When we walk, we propel ourselves from heel to toe, and sometimes from toe to heel. This foot movement is referred to as plantar flexion (pushing down with the ball of the foot) or dorsi-flexion (lifting the toes towards the kneecap). On this axis there is a fair amount of power and considerably less dexterity.  We remain upright as we walk by making subtle medial/lateral movements of the ankle joint.  These are referred to as inversion and eversion.  Inversion and eversion can take place simultaneously with dorsi/plantar flexion, most effectively within a certain range.  Inversion and eversion, while not that powerful, are fairly well tuned and accurate movements.  Given the fact that an alpine snowboard is a little like a racing motorcycle, fine tuned handling is an advantage.  The rigidity of the plastic boot shell supports the balancing function of the foot at ‘high’ stance angles, as long as it is stiff enough, is a good contour match, and is used with an adequate binding.  Giving the fact that we have been tuning our abilities to effectively invert and evert our feet ever since we first learned to walk, it seems logical to maximize the potential of this finely tuned trait when we ride.

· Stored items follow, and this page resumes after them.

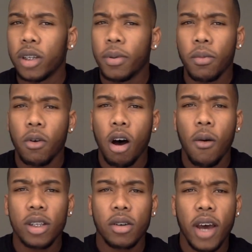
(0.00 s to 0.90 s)
People
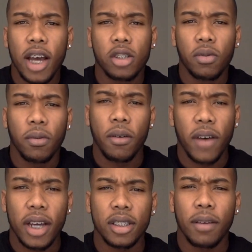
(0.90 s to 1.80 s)
always gonna ask you for
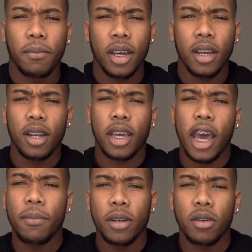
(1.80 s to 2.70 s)
advice, and being a
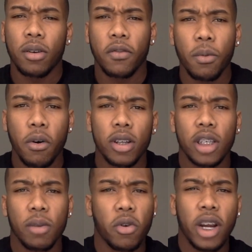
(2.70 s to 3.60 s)
captain on a football
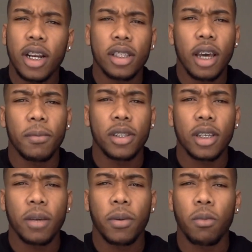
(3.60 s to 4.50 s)
team or any type of
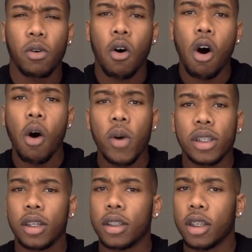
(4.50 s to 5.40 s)
team, people gonna always
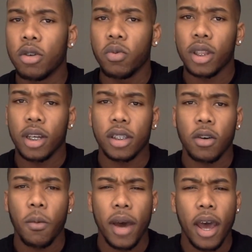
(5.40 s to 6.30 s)
look to you when things
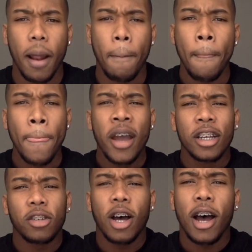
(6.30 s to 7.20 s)
go bad.
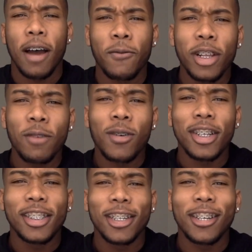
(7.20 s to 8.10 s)
So I really
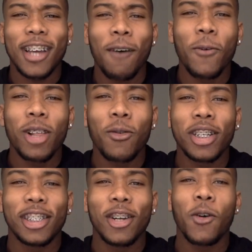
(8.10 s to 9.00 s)

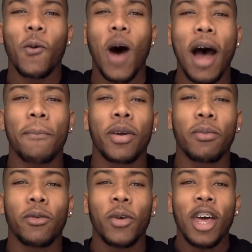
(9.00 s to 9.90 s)
wanted to know why
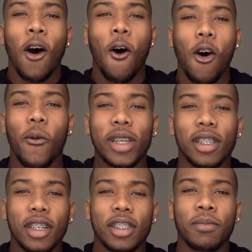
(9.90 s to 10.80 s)
people always
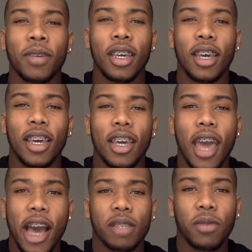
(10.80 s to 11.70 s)
look to me and
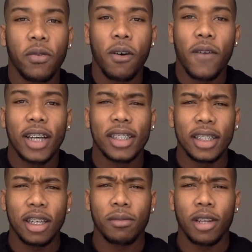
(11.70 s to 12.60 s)
ask me for advice.
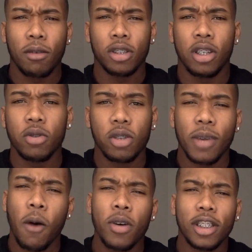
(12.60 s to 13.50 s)
That's something that was huge to me.
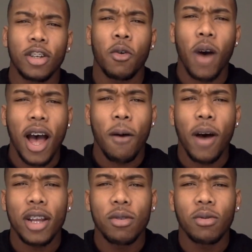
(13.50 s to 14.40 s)
I wanted to know why.
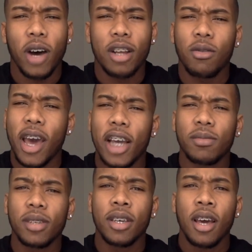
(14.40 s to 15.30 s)
Why do you ask
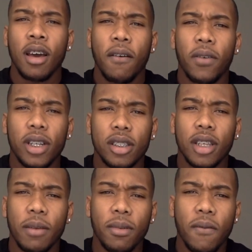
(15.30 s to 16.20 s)
me for this
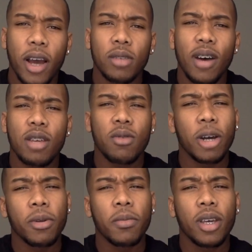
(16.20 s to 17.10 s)
type of advice? Why do you
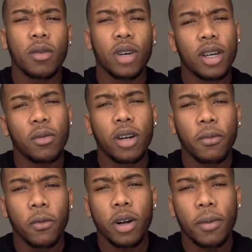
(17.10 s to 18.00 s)
come to me?
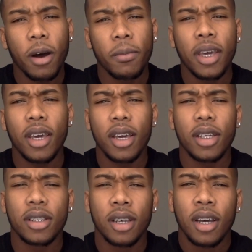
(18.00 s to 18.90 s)
What about me
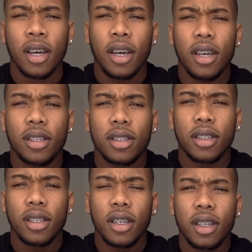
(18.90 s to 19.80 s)
is
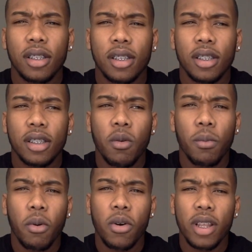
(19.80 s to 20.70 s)
so
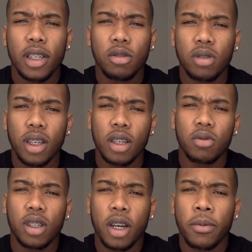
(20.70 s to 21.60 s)
important that you think you
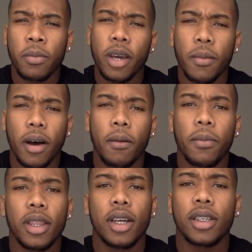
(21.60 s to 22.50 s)
should come to me about?
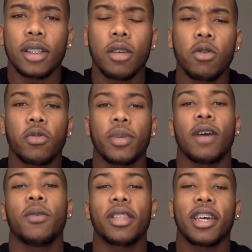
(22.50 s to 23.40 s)
But that's huge to me. I
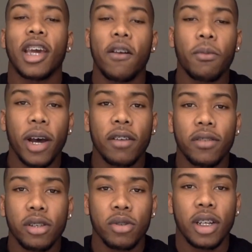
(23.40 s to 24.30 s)
want to thank everybody for
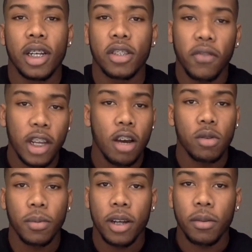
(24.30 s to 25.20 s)
tuning in. This video
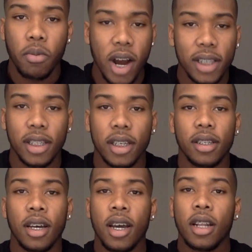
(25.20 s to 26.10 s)
is about the
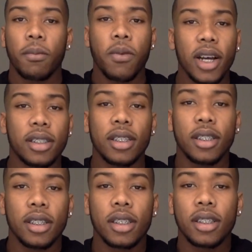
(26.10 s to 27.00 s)
process
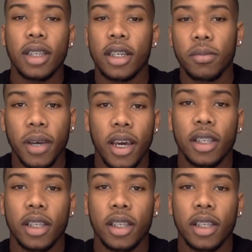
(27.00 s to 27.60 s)
to success, man.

That having been said, riding in a stiff boot that has not been properly fitted and/or customized, on bindings that have not been set up properly, is a recipe for pain and disaster.  Though I don’t recommend that everyone use ski boots, the following photos show boots that have been tuned and work quite nicely.  The primary advantage to using ski boots is the improved lateral rigidity, solid sole contact area, and the fact that they are actually foot-shaped.  This is an important consideration if, for instance, you have narrow ankles and a broad fore-foot.

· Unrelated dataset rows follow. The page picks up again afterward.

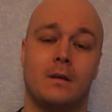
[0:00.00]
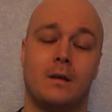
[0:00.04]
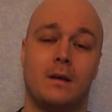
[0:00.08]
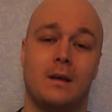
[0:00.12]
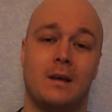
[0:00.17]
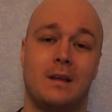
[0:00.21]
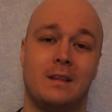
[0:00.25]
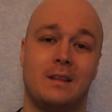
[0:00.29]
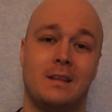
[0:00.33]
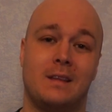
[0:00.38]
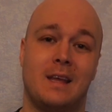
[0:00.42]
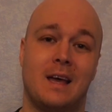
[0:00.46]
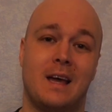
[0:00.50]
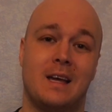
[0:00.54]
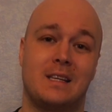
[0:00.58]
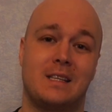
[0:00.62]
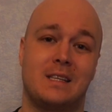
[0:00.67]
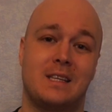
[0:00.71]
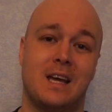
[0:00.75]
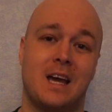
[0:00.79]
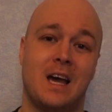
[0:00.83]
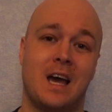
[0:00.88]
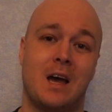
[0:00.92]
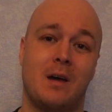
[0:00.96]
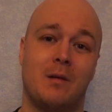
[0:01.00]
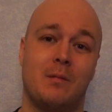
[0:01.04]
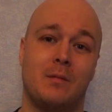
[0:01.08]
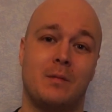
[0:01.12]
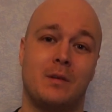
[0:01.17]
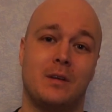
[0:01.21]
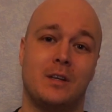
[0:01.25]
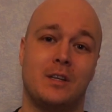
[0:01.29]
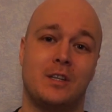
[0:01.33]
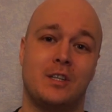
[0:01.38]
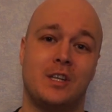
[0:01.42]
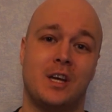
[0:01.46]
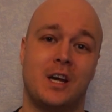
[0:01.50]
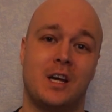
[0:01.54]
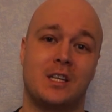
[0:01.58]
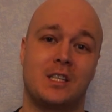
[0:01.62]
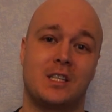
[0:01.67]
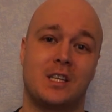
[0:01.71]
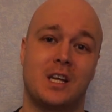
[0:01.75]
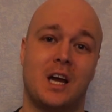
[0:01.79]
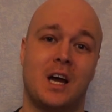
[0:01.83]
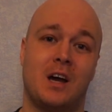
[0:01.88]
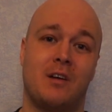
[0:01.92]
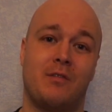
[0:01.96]
And that time,
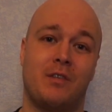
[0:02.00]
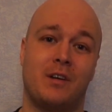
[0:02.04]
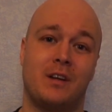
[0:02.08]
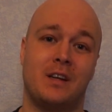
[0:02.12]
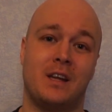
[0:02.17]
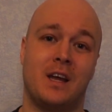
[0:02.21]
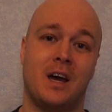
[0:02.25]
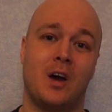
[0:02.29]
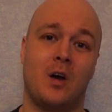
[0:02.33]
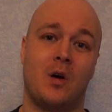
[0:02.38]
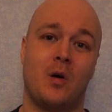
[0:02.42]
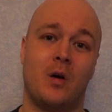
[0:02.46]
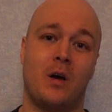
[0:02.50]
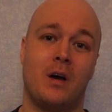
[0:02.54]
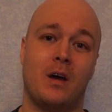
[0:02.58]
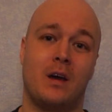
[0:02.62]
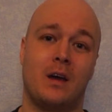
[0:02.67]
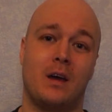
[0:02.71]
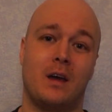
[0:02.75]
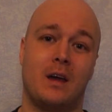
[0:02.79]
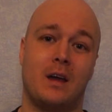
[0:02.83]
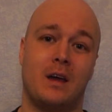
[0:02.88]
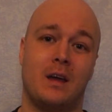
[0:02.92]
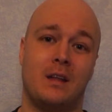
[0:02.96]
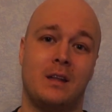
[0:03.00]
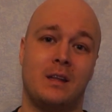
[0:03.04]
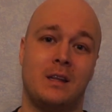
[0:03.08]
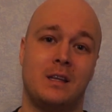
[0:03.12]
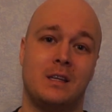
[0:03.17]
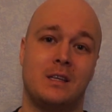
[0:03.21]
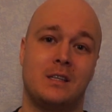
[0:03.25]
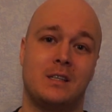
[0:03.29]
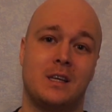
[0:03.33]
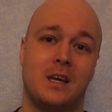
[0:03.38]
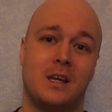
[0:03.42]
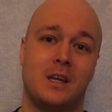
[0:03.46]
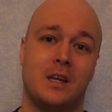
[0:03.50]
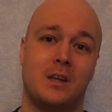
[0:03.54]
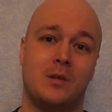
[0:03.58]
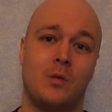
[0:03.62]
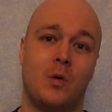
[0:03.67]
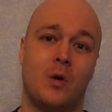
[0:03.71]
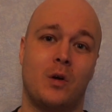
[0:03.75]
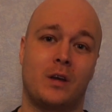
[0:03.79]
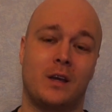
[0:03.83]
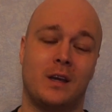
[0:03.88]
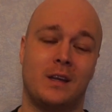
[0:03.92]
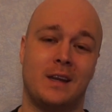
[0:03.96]
just half an hour, and it started
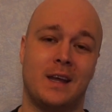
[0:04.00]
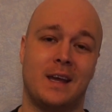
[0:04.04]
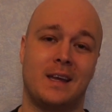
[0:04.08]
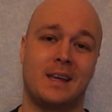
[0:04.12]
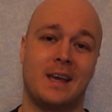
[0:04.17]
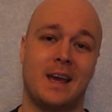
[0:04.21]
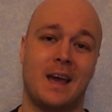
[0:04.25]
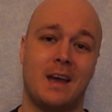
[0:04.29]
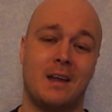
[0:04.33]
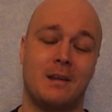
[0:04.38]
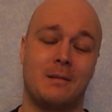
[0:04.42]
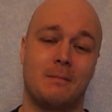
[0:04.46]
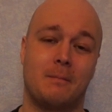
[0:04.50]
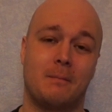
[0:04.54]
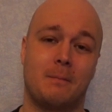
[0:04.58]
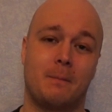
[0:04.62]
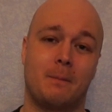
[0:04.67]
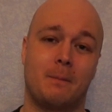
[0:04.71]
working again.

On stance angles in general.  (Leverage v. finesse)

As mentioned earlier, steeper angles allow for greater dexterity, but less leverage.  Similarly, lower angles allow for less dexterity, more of a ‘learned’ style of riding, and greater leverage over the board.  One might think that more leverage is a good thing, but that is not necessarily so.  If the mere act of relaxing your legs sends tipping input to the board, then the board is doing something when you are doing essentially nothing.  Difficult toe side turn initiation is often directly related to either an excessively low stance angle, or too much splay angle between the feet.  In this case, steeper angles or less splay would mean that knee flexion would travel more tip to tail, which would allow the rider to relax their stance without incurring dissonance underfoot.  If you find then, that most toe-side turns are initiated with the upper body, or if the rear leg tends to straighten and/or lock under similar circumstances, you could have a binding angle/boot incompatibility.  To check this, loosen the cuff of the rear boot and try to make a few slow, gradual turns on gentle terrain.  If the situation improves, then you need to reduce the leverage provided by the rear boot.

Simply put:  Stiffer boot, steeper angle.  Softer boot, lower angle.  Wider board, softer boot.  Narrow board, stiffer boot.  Got it?